An office of an extraordinary legal remedy is to prevent a defendant from being required to defend a claim barred by stat
“Forcing upon a defendant the expense and burdens of trial when the claim is clearly barred is unjust and should be prevented.” Id. at 768. (Concurring in result opinion of Chief Justice Rendlen.) (Emphasis in original.)
“A discretionary writ in prohibition lies to stop a circuit court from proceeding on a claim asserted against a party where the claim is clearly barred and proceeding on the claim will produce useless and unwarranted litigation. State ex rel. New Liberty Hospital District v. Pratt, 687 S.W.2d 184, 187 (Mo. banc 1985); State ex rel. O’Blennis v. Adolf, 691 S.W.2d 498, 500 (Mo.App.1985); State ex rel. Hamilton v. Dalton, 652 S.W.2d 237, 289 (Mo.App.1983).” State ex rel. Simmerock v. Brackmann, 714 S.W.2d 938, 939 (Mo.App.1986).
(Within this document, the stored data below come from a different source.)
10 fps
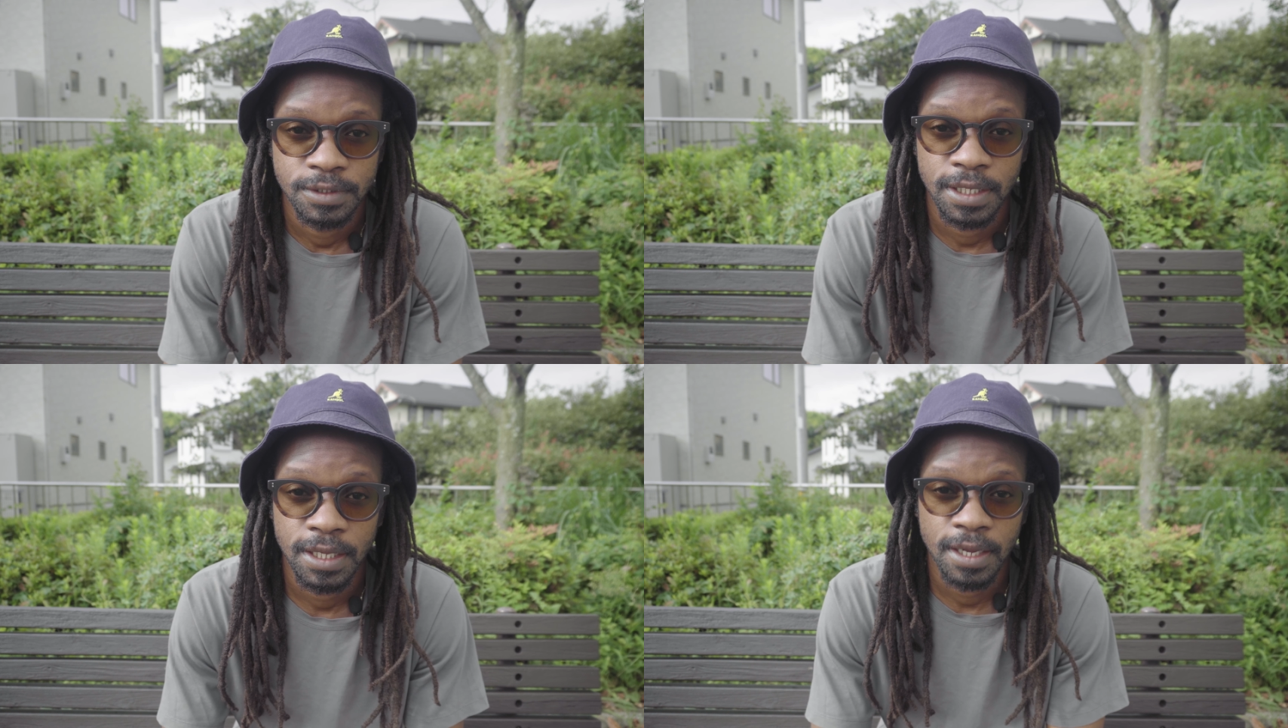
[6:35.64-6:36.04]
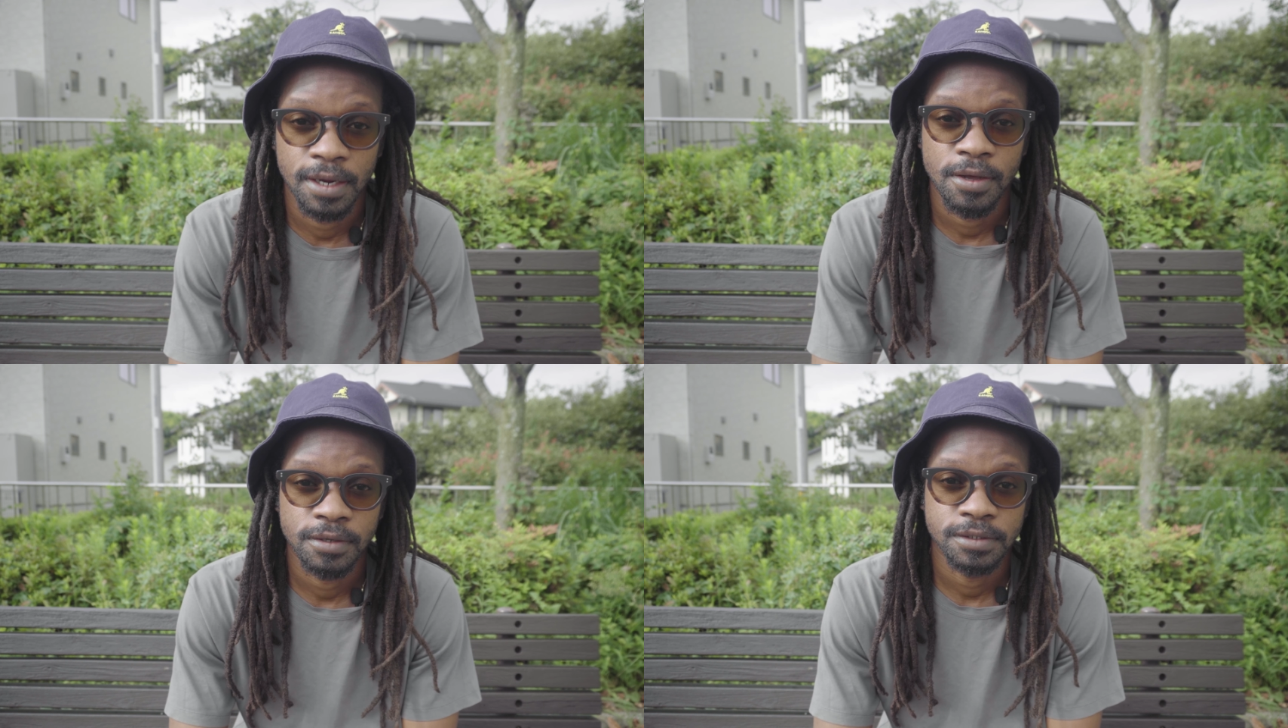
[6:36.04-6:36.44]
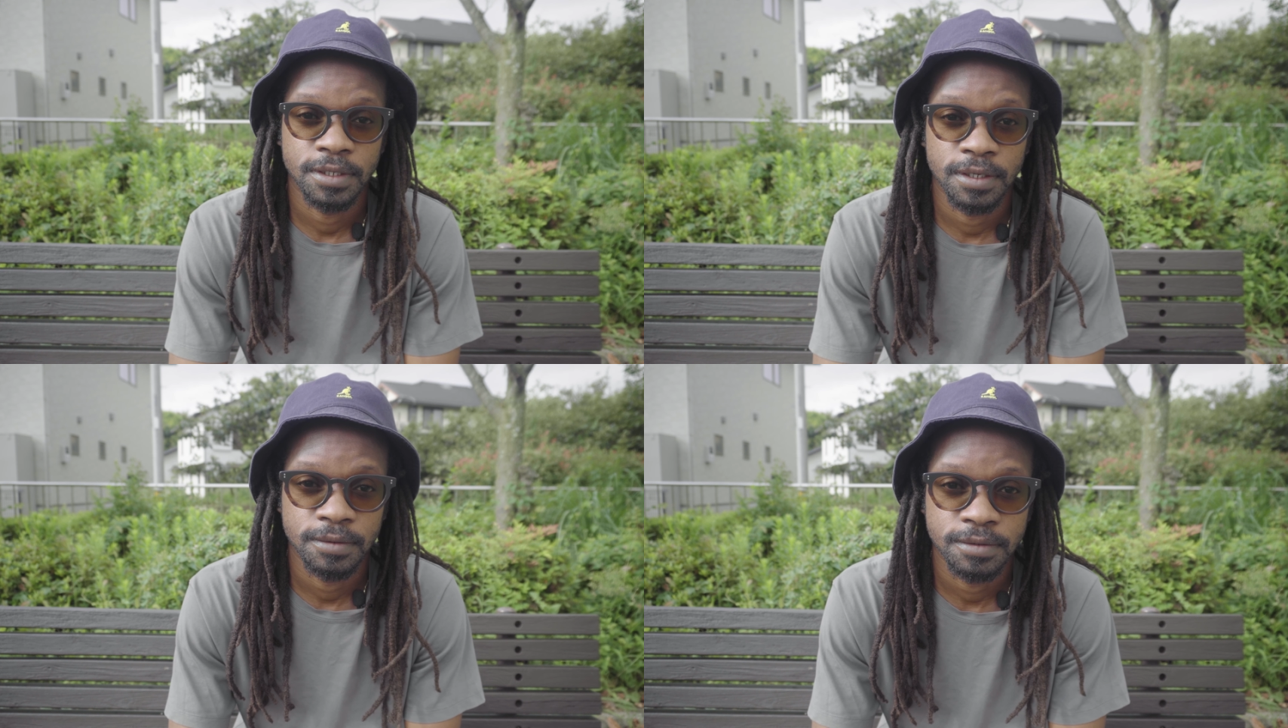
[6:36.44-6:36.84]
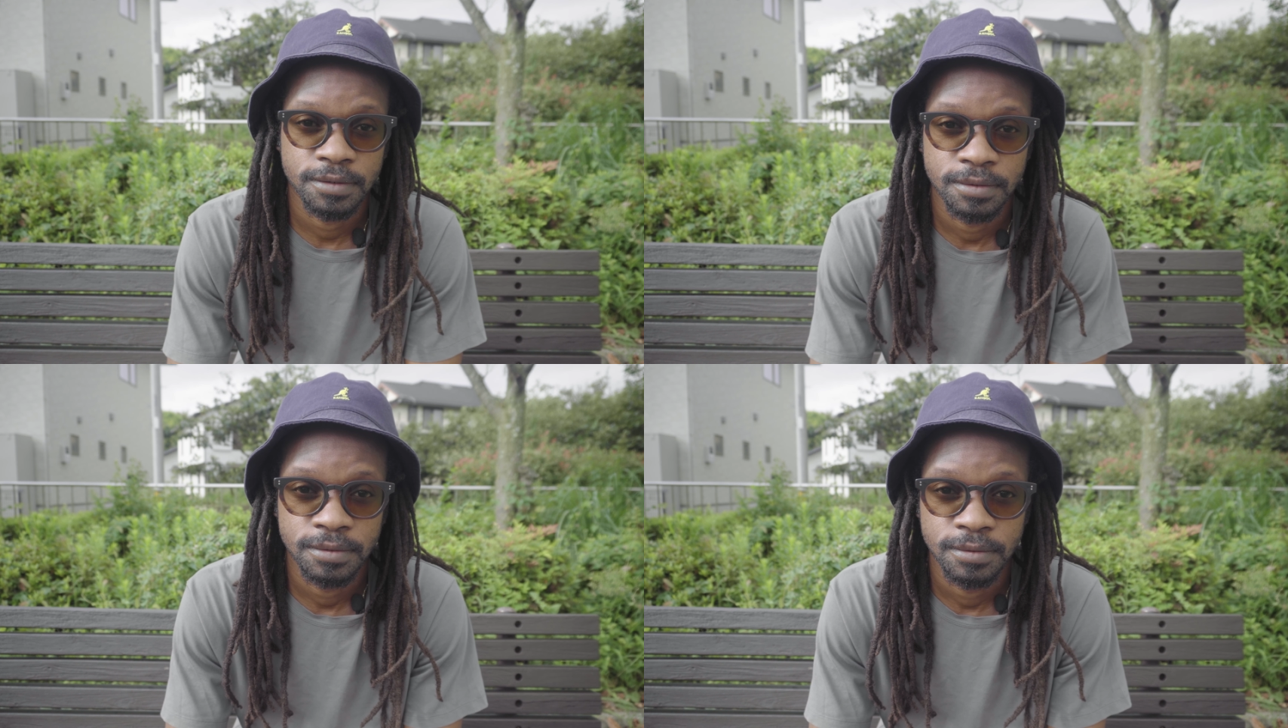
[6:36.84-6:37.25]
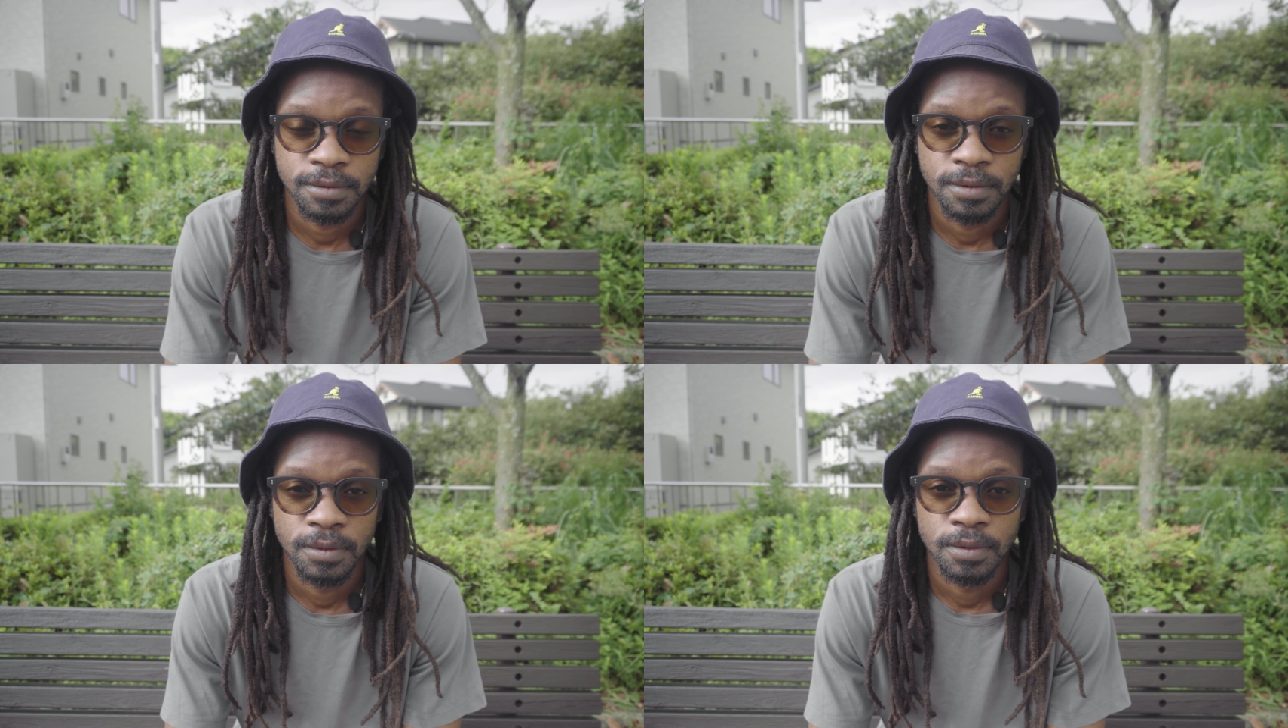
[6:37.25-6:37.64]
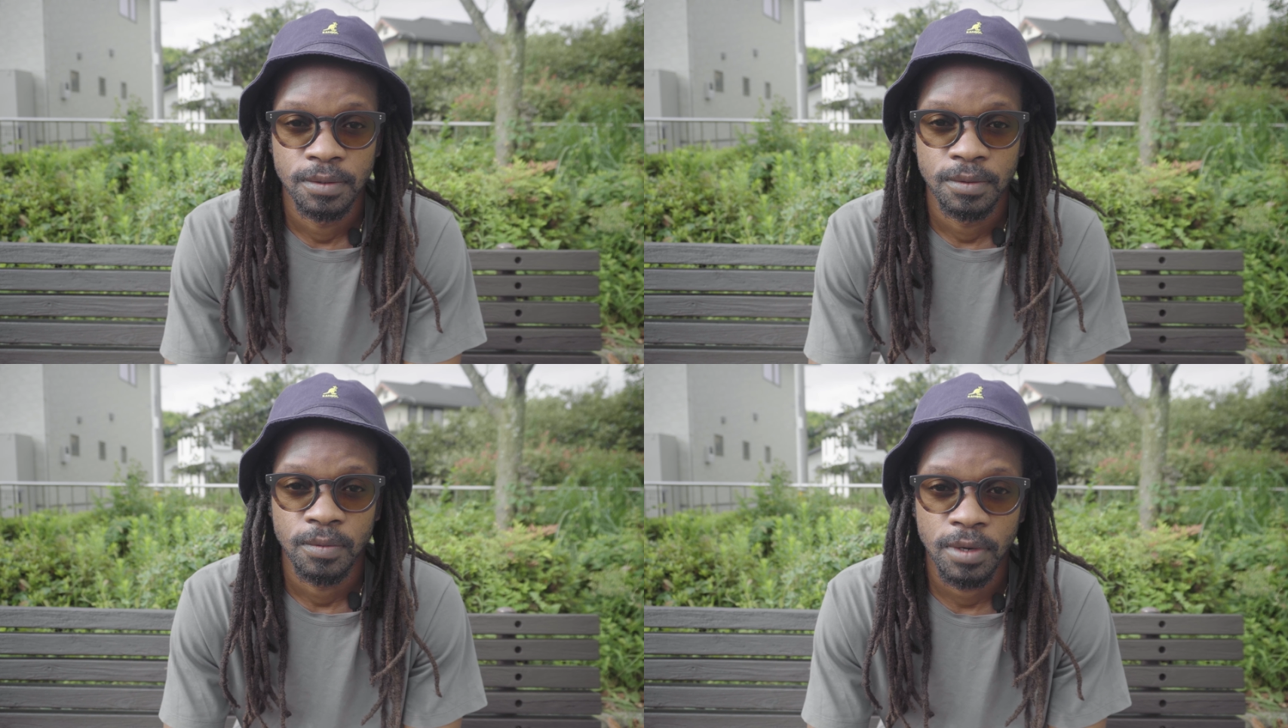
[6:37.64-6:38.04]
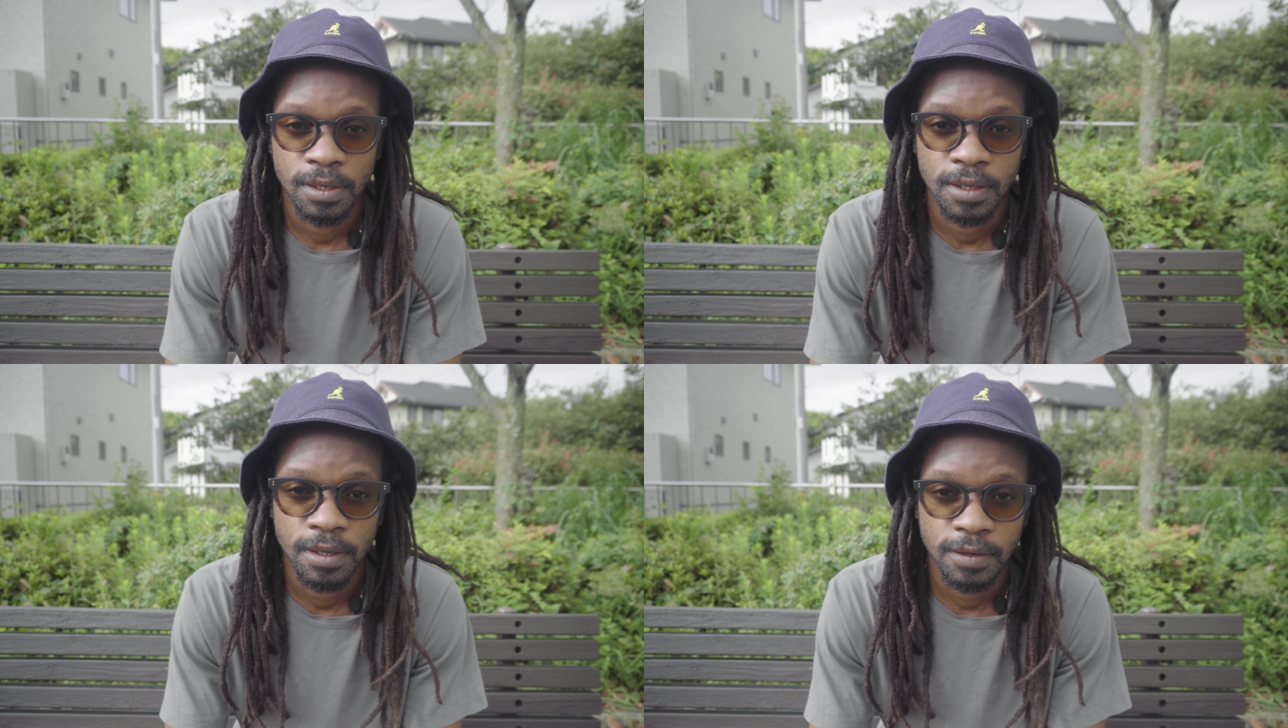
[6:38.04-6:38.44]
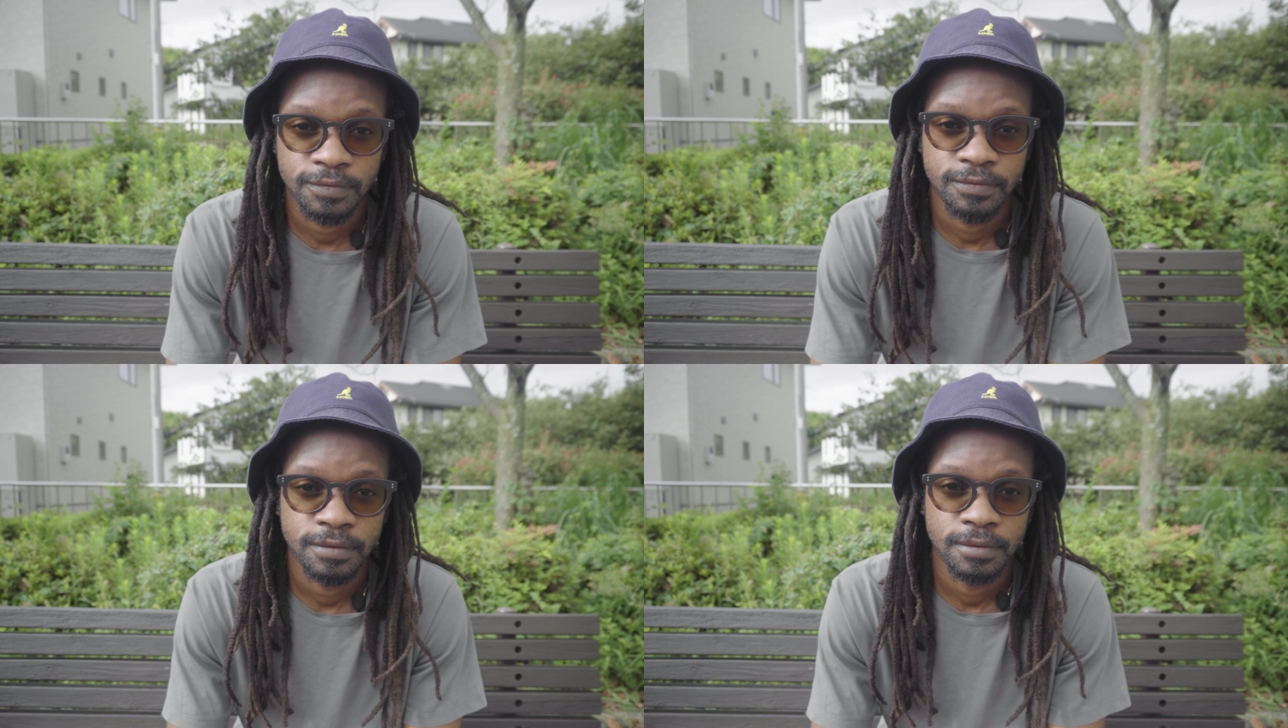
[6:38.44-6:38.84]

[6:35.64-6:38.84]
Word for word: Take care of yourselves. One love,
Also see State ex rel., Agri-Trans Corp. v. Nolan, 756 S.W.2d 203 (Mo.App.1988). Cf. Arana v. Reed, 793 S.W.2d 224 (Mo.App.1990).
Relators pray that this court direct the trial court to dismiss the underlying action with prejudice. Mandamus is a more appropriate remedy.
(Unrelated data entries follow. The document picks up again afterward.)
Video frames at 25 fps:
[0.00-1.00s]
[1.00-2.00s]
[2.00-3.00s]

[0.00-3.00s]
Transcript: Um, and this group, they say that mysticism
“The distinction between mandamus and prohibition is at best blurred, at worst nonexistent, and the subject matter to which the two writs apply overlap to a great extent.” St. Louis Little Rock Hosp., Inc. v. Gaertner, 682 S.W.2d 146, 148 (Mo.App.1984).
“In the instant case the controlling issue — [the dismissal of the underlying action] — has been fully briefed by both sides and it would be a sacrifice of substance to form if this court were to hold, as it does not, that review of the trial court’s ruling on that issue should be denied because relator resorted to prohibition rather than mandamus. This court will resolve the basic dispute on its merits.” Enke v. Anderson, 733 S.W.2d 462, 466 (Mo.App.1987).
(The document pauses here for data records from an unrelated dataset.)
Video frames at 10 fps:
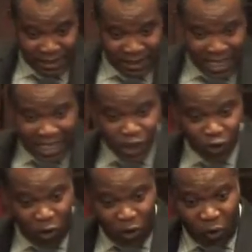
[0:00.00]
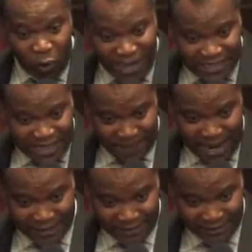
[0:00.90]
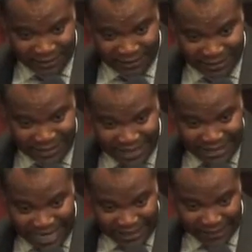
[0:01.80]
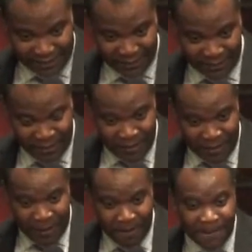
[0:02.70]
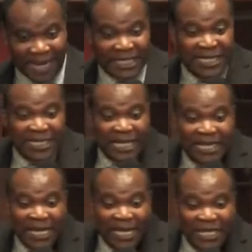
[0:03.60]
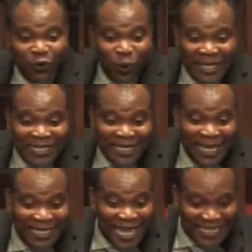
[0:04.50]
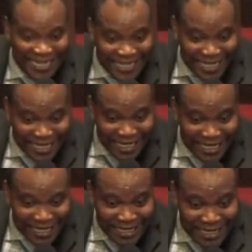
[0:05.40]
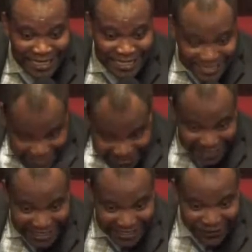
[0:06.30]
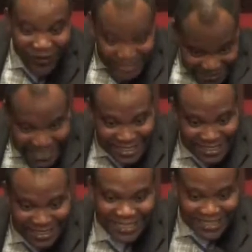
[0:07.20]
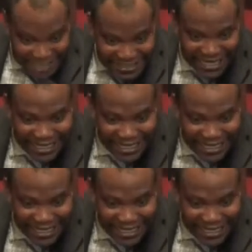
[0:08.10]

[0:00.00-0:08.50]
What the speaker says: there is no wiser man than Daniel. But Satan is wiser than Daniel. Satan. God said SatanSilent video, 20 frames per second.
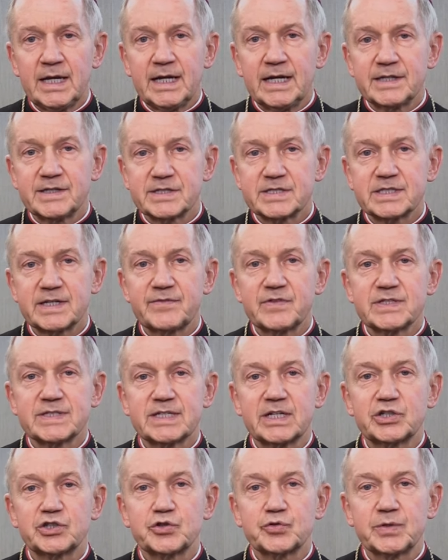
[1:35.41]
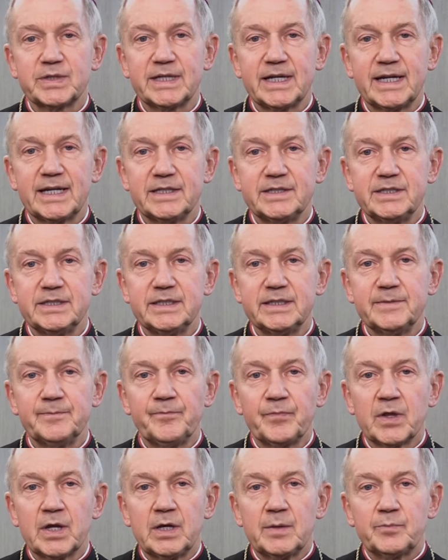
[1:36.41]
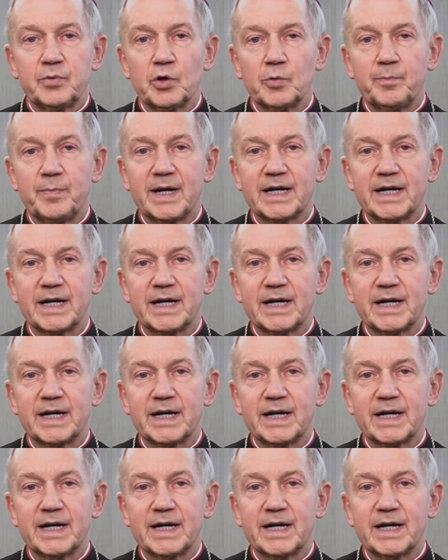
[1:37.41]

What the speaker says: In the 7th century AD, Pope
However, § 538.225.5 provides the court may dismiss the action without prejudice. I would grant that relief.
. Other provisions of Chapter 538 have also been held constitutional. Specifically, § 538.-210, limiting noneconomic damages; § 538.220, addressing how damages may be paid; and § 538.230.2, modifying traditional rules of joint and several liability, were upheld in Adams v. Children's Mercy Hosp., 832 S.W.2d 898 (Mo. banc 1992), and Vincent by Vincent v. Johnson, 833 S.W.2d 859 (Mo. banc 1992).
. Each regulatory section of Chapter 538 is prefaced by the same or similar language. §§ 538.-210. 538.215. 538.220. 538.225 and 538.230.
.A recognized definition of "goods” is: “Animate or inanimate personal property that is visible, tangible, and movable and has intrinsic value in itself as distinguished from real estate or freehold property or from personal property of the class of choses in action.” Webster’s Third New International Dictionary (Unabridged), p. 979 (1976).